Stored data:
= Beginning of Section =
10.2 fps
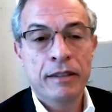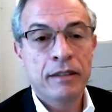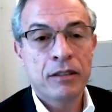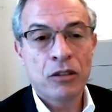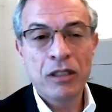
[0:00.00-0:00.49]

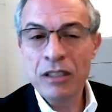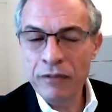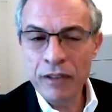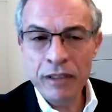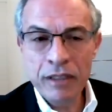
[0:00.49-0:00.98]
So it's a
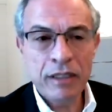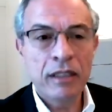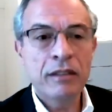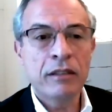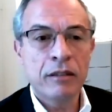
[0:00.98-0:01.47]
very
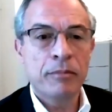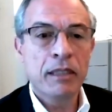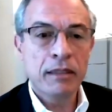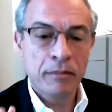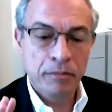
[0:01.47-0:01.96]
subtle,
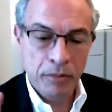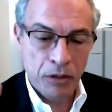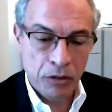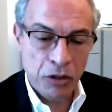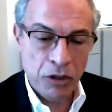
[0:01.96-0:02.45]
but you
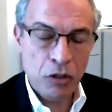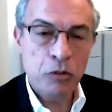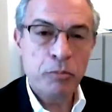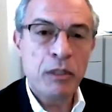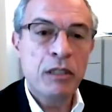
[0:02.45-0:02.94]
know, just to
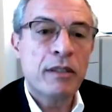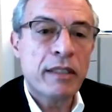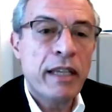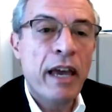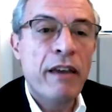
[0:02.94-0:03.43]
be
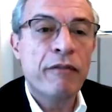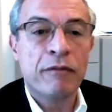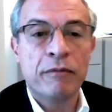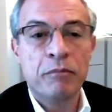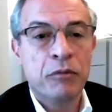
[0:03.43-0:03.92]
safe,
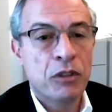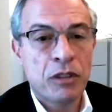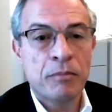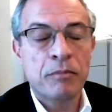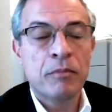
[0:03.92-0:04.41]

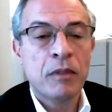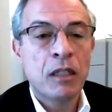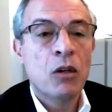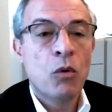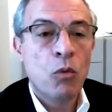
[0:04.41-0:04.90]
just
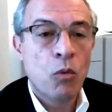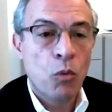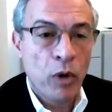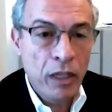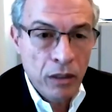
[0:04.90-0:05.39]

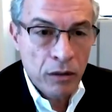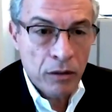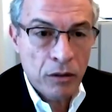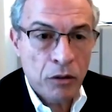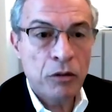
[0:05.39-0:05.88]
when the
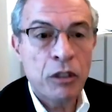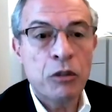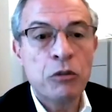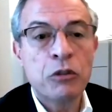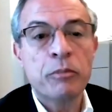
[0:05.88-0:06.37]

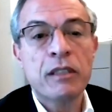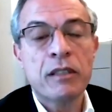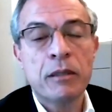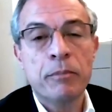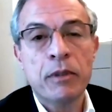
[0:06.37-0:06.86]
recruitment is
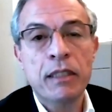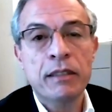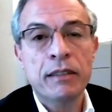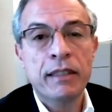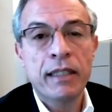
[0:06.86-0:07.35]

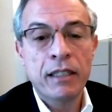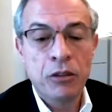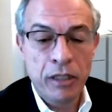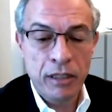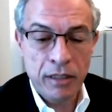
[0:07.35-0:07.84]
completed, then
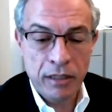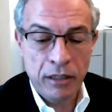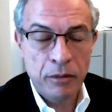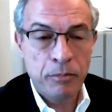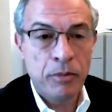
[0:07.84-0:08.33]
you can
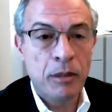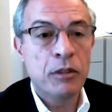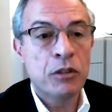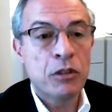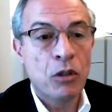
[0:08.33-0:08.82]
start
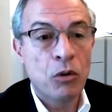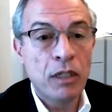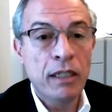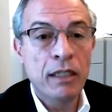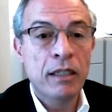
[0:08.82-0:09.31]
publish
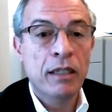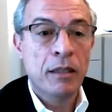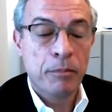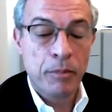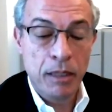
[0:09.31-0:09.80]
only
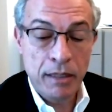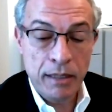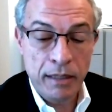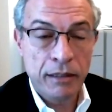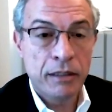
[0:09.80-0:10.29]

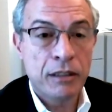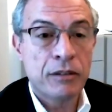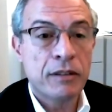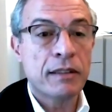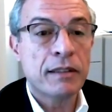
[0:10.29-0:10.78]
baseline
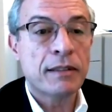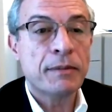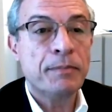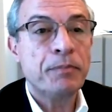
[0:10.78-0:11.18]
characteristics.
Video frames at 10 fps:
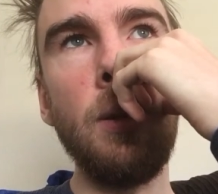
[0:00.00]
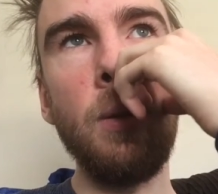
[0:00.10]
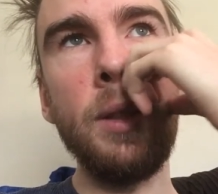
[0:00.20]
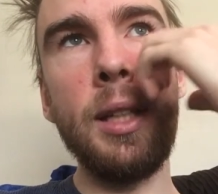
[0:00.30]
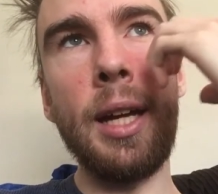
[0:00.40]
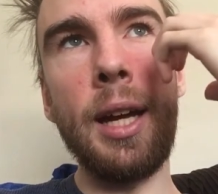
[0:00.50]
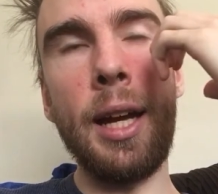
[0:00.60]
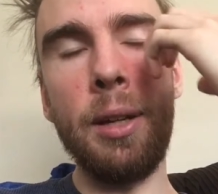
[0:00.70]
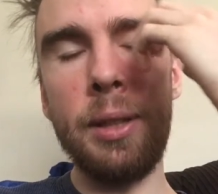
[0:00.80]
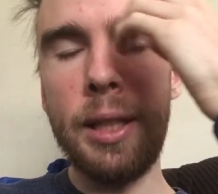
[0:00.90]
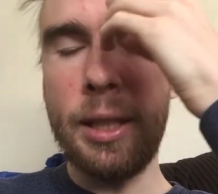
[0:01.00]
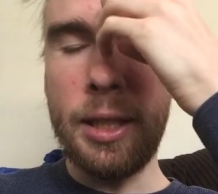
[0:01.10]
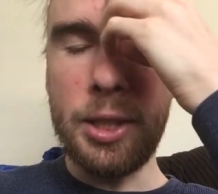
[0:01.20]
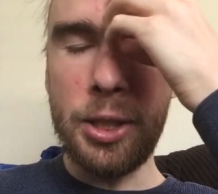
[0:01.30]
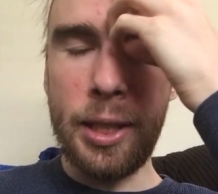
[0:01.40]
only I only get
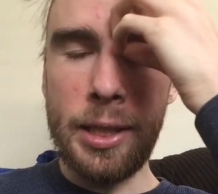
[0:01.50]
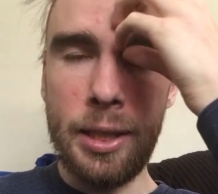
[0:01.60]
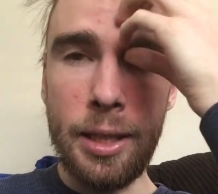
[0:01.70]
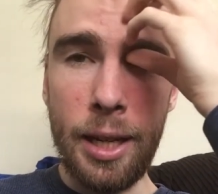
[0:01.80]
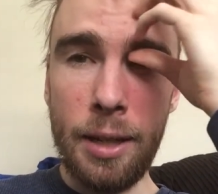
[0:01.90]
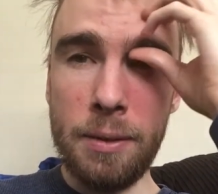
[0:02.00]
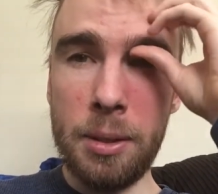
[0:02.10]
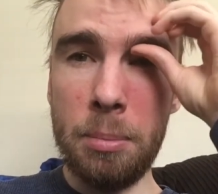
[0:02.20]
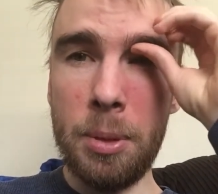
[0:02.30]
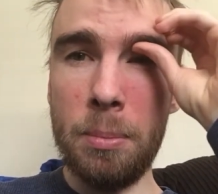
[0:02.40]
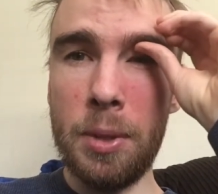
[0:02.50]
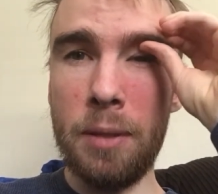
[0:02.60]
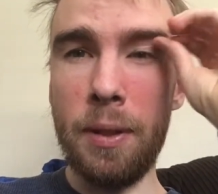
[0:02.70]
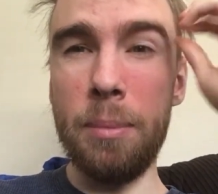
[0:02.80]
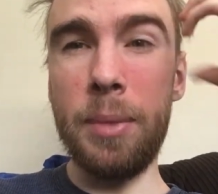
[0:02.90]
these crazy die off symptoms
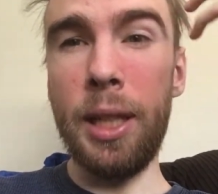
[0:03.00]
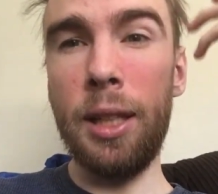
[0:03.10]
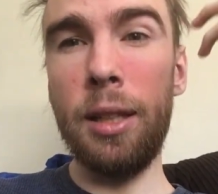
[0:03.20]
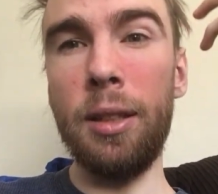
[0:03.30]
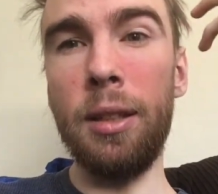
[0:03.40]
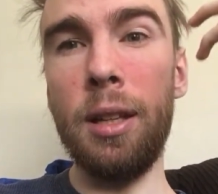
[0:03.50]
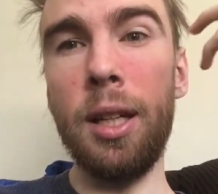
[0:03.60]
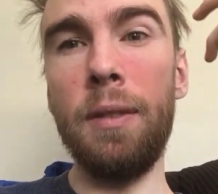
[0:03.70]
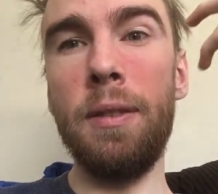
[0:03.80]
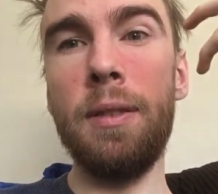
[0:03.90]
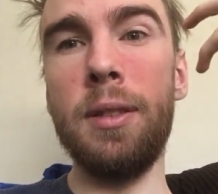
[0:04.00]
if I'm taking a lot of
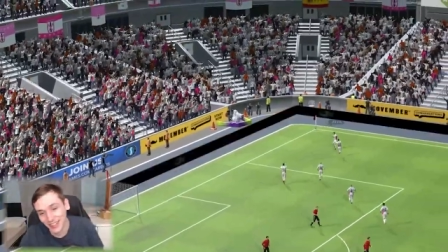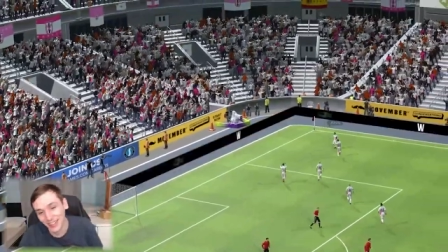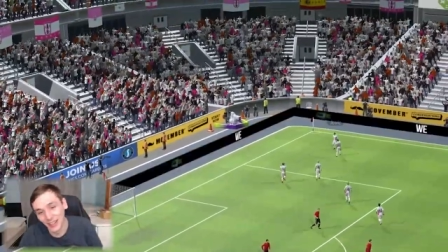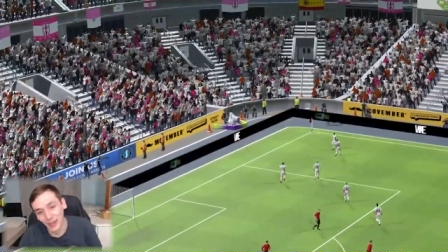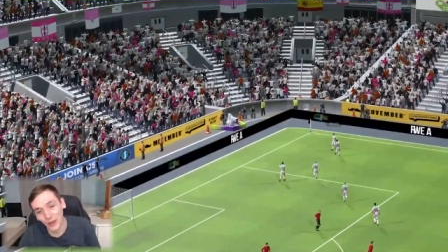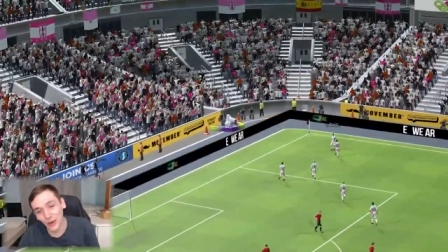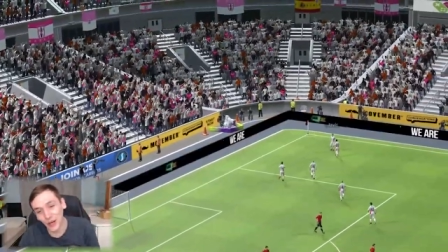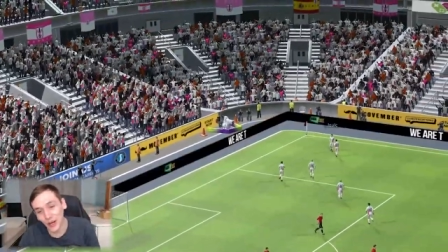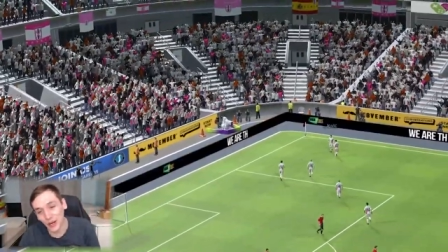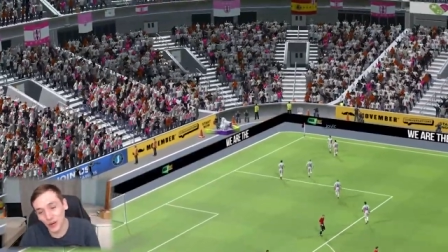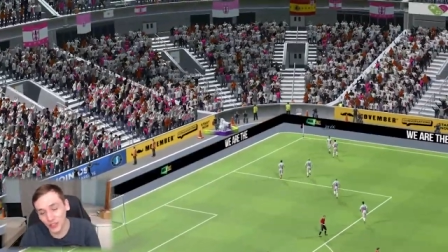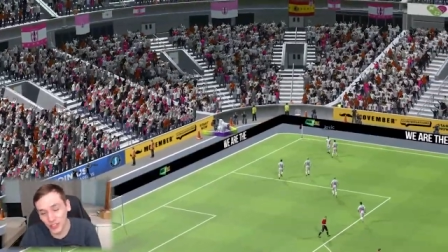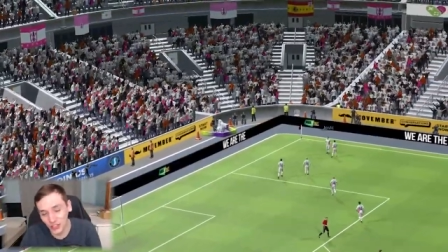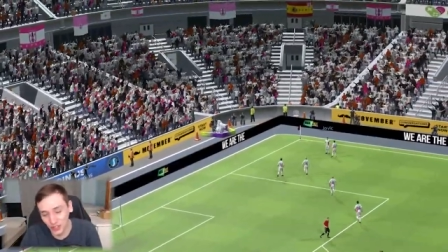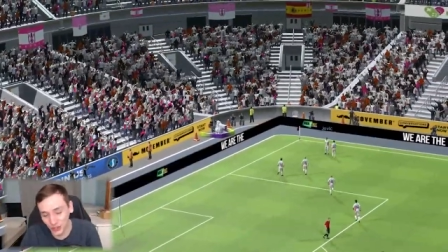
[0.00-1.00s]
Luka
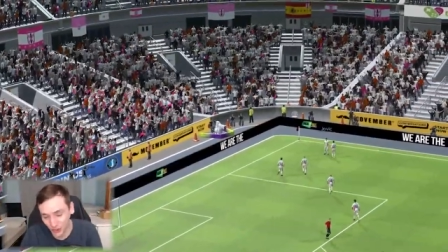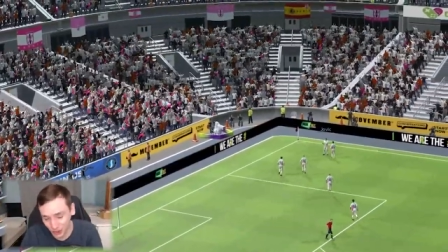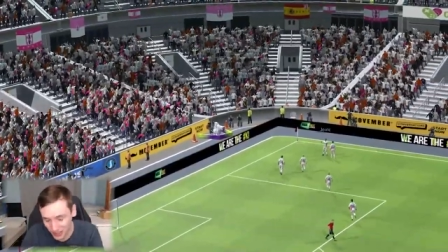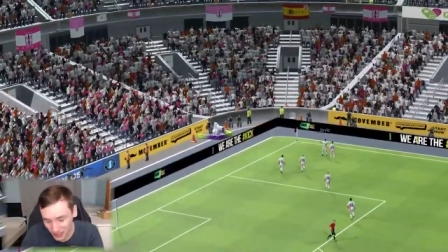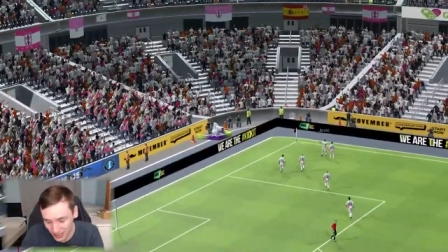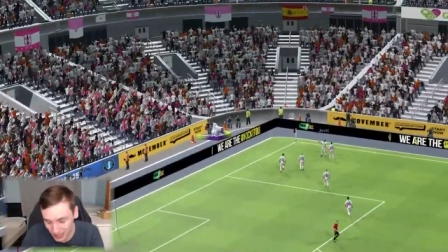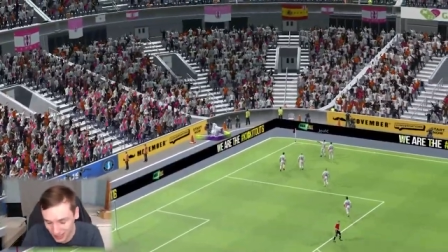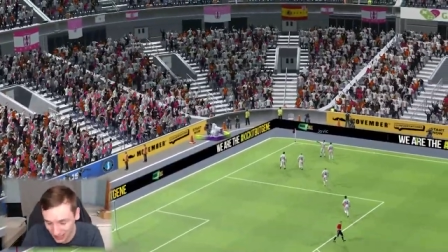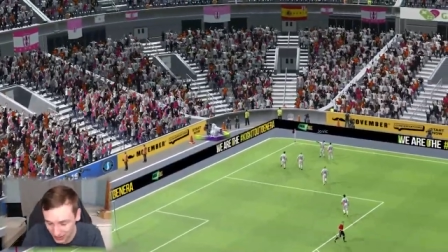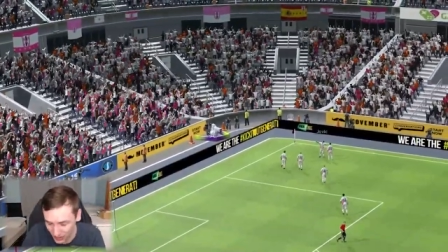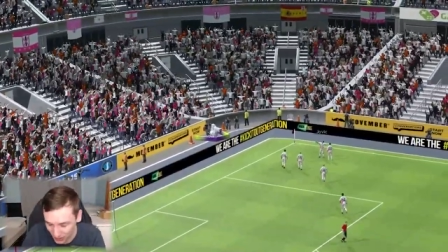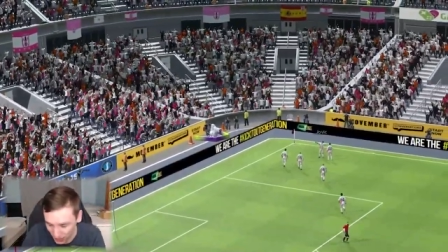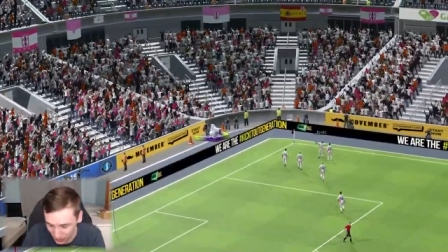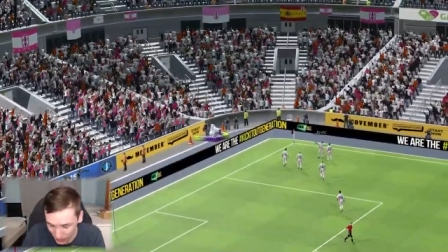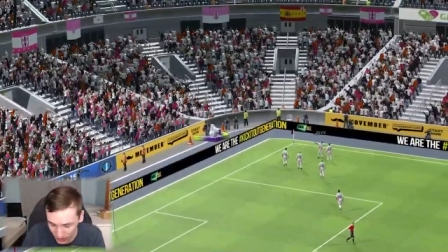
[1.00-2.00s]
Jovic is only sixth
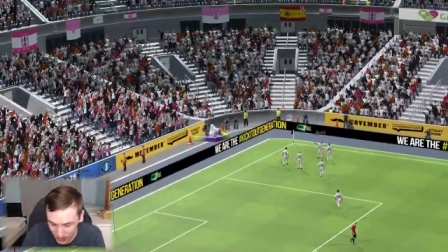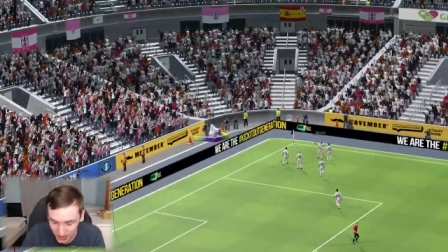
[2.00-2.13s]
goal of the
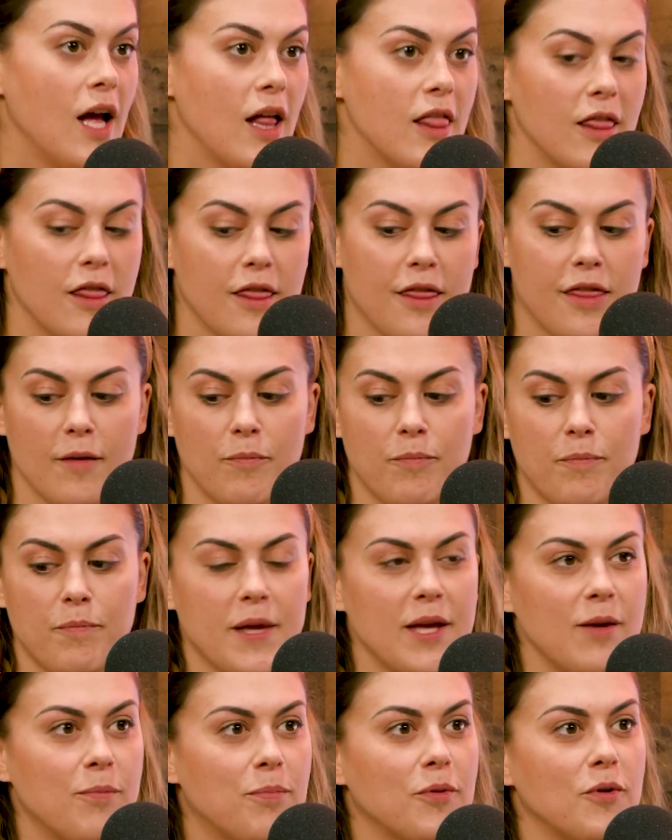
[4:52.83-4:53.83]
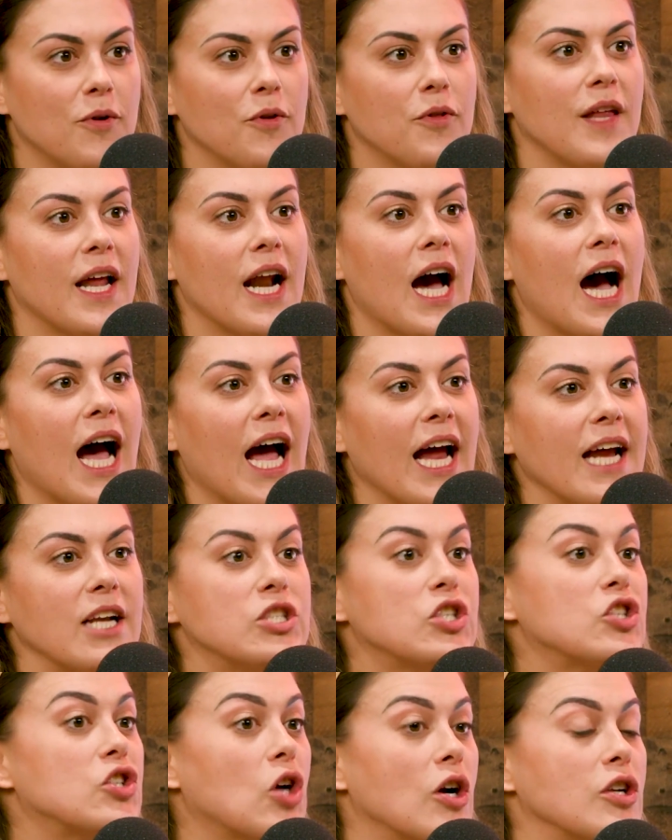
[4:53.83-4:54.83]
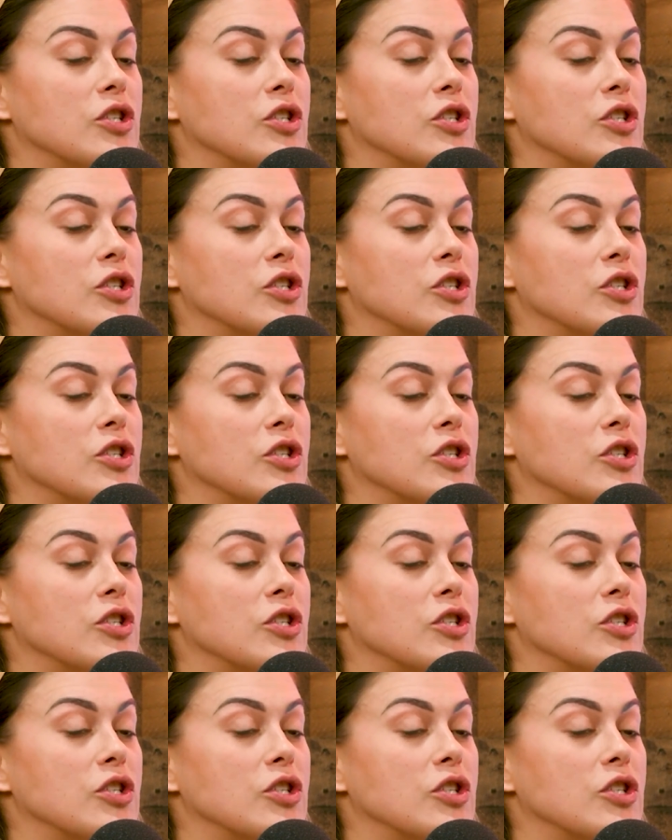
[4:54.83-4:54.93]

the people that I start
= End of Section =
GOAL OF THE EXERCISE
The reply should hold the lines from the top of the records through the line containing "[0:06.86-0:07.35]", reproduced exactly, and no pictures.

RESULT FOR THIS EXERCISE
10.2 fps
[0:00.00-0:00.49]

[0:00.49-0:00.98]
So it's a
[0:00.98-0:01.47]
very
[0:01.47-0:01.96]
subtle,
[0:01.96-0:02.45]
but you
[0:02.45-0:02.94]
know, just to
[0:02.94-0:03.43]
be
[0:03.43-0:03.92]
safe,
[0:03.92-0:04.41]

[0:04.41-0:04.90]
just
[0:04.90-0:05.39]

[0:05.39-0:05.88]
when the
[0:05.88-0:06.37]

[0:06.37-0:06.86]
recruitment is
[0:06.86-0:07.35]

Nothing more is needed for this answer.